“医生,您别骗我,这人哪能自己感觉不到的,您就说我还有多少日子吧。”
每日例行的诊治,温格斯听见楚怜这样说,不免的愣了一下,但又抿紧了唇。
他不能说。
他能和任何人说楚怜的情况,但他唯独不能对楚怜说。
因为这是易皓的意思。
那个从来唯我独尊的易皓,其实比谁都清楚他的花儿撑不过去了。
但那又怎么样呢?
好药供着,暖身的供起来。
温格斯说这不过是强行拖下去,对谁都不好。
易皓竟然却是勾出了一丝愁苦的笑容:“那便,能拖一日是一日吧。”
你多陪陪我啊。
我好不容易才会爱人。
你不能就这样轻易丢下我一个人。
你不能的。
楚怜像是猜到了,伸出轻轻拂过那件红色嫁衣,眼神染上几分晦暗的悲:“我还能......等到吗?”
温格斯紧了紧心,说道:“还请放宽心。”
这段时间楚怜的头发长长了些,额前的碎发落下来,显得那张脸更小了。
这番可怜的模样,看的温格斯心里莫名泛酸。
也许是怕旁的人看见,说他恃宠而骄,连喜悦都要如此遮掩。
只是,他更多的是伤心啊。
真的是可怜的小美人。
不过......
要是楚怜知道他现在感激,甚至有点喜欢的人,前不久才说过要给他打吗啡心里该是做何感想。

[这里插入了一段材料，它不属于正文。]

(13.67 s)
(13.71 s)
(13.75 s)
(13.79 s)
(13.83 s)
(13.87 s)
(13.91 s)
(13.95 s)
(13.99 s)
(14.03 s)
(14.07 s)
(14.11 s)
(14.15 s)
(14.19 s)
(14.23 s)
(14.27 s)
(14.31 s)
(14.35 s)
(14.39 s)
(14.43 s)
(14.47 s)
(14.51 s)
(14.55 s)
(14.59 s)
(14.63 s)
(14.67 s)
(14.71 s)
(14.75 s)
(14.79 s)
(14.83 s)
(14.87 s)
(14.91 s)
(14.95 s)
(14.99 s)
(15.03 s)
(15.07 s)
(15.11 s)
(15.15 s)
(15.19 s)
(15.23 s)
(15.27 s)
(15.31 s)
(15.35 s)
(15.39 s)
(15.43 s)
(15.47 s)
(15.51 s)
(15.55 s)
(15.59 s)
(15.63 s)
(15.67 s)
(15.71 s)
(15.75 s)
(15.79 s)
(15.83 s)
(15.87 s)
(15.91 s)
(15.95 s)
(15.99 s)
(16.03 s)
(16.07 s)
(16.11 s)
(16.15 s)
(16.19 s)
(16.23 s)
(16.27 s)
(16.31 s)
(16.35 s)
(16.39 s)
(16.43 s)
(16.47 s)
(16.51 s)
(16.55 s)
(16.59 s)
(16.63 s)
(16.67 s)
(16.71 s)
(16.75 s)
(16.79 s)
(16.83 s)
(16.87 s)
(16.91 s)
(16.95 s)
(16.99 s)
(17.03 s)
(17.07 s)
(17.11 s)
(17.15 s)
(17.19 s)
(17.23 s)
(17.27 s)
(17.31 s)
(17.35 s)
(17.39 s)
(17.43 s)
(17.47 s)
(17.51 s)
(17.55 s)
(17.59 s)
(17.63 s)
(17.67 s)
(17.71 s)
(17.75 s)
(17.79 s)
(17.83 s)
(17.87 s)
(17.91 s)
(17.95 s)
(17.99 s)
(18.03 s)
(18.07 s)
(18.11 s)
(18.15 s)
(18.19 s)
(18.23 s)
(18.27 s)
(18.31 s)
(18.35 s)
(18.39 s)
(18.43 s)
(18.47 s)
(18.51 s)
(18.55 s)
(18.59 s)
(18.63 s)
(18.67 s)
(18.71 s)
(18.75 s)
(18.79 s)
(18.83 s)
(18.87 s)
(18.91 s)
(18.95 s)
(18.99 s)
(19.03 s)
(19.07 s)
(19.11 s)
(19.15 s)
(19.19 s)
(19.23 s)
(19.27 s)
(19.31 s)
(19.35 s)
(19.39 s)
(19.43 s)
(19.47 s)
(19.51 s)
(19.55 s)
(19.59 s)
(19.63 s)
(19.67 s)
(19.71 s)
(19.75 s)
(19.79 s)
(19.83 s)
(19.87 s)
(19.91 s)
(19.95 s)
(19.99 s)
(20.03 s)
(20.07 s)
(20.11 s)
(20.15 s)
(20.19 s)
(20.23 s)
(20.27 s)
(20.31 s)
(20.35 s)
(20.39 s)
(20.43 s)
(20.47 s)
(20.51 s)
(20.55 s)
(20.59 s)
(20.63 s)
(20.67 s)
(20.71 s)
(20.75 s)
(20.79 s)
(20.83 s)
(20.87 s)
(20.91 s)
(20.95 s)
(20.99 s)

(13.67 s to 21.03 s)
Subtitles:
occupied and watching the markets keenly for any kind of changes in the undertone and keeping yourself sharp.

这一天易皓还没赶回家来,易将军就气势汹汹的杀到少帅府来了。
他四五十的年纪,精神倍棒,又是刀剑上舔血走出来的人物,浑身自带一种杀伐果断的强势气息。
一路上易皓的亲兵都在试图阻拦易将军的脚步。
可这人是易皓的父亲,是他们顶头上司的亲爹。
这要是真的动起来,让老爷子出了个什么好歹,那真的不堪设想。
有仆妇急急忙忙来找楚怜出面:“许先生,少帅的父亲上门来了,现在.......现在情况不太好,吵着闹着要见您,说话可能不是太好听。”

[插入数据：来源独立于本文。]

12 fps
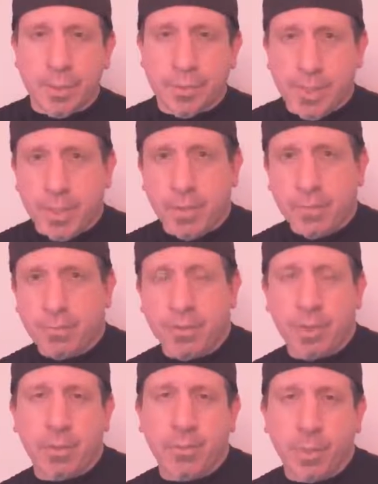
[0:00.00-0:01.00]
Ed Sherini,
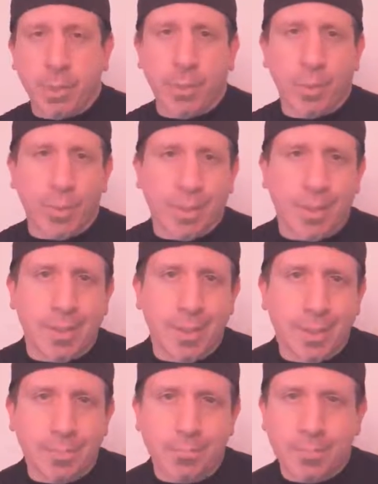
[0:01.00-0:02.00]
founder of
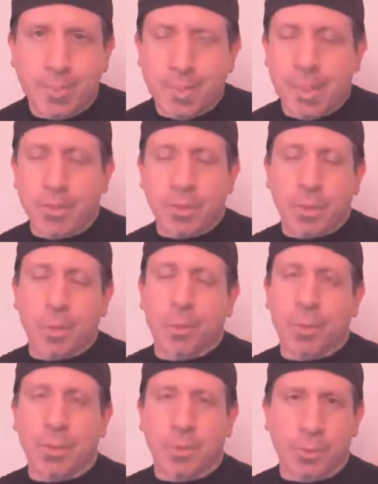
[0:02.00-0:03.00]
WellAware1.com, Dallas
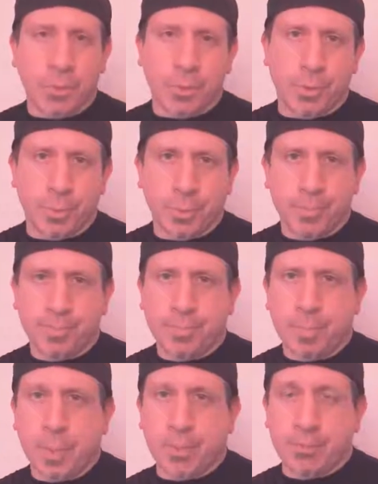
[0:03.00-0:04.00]
Goldbug on YouTube
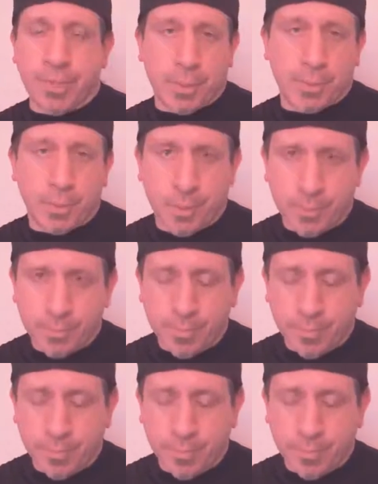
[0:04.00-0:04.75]
and Facebook.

现在易皓不在,少帅府上上下下都已经吩咐过要听楚怜的吩咐。
她说的委婉,楚怜却是觉出味儿了。
嘤嘤嘤。
人家怕怕。
楚怜站起身来,一副分外柔弱,经不起摧残的娇花模样。
仆妇看见了,赶紧给他披上了一件保暖的大氅。
楚怜便对她低了低下巴,很有礼貌的道了谢,说道:“有劳带路了。”
白莲花就是要让身边的所有人都要相信的你是纯洁的,分外需要呵护的。
会被人发现的才叫装。
等楚怜到场的时候,易将军已经坐上了主位喝茶。
看见楚怜一来顿时暴起,易皓的副官心累的拦着他,劝说道:“将军息怒,许先生人很好的。”
易将军冷哼一声:“让开!我倒要看看是哪个不要脸的狐狸精,好的不学学坏的,一个男人能做的出这种事情来,还怕人看了?!”
楚怜听易将军这话,脸色一白,不过刹那,眉眼间已经全染上了羞愧的薄红。
可是,明明是易皓先对他动的啊。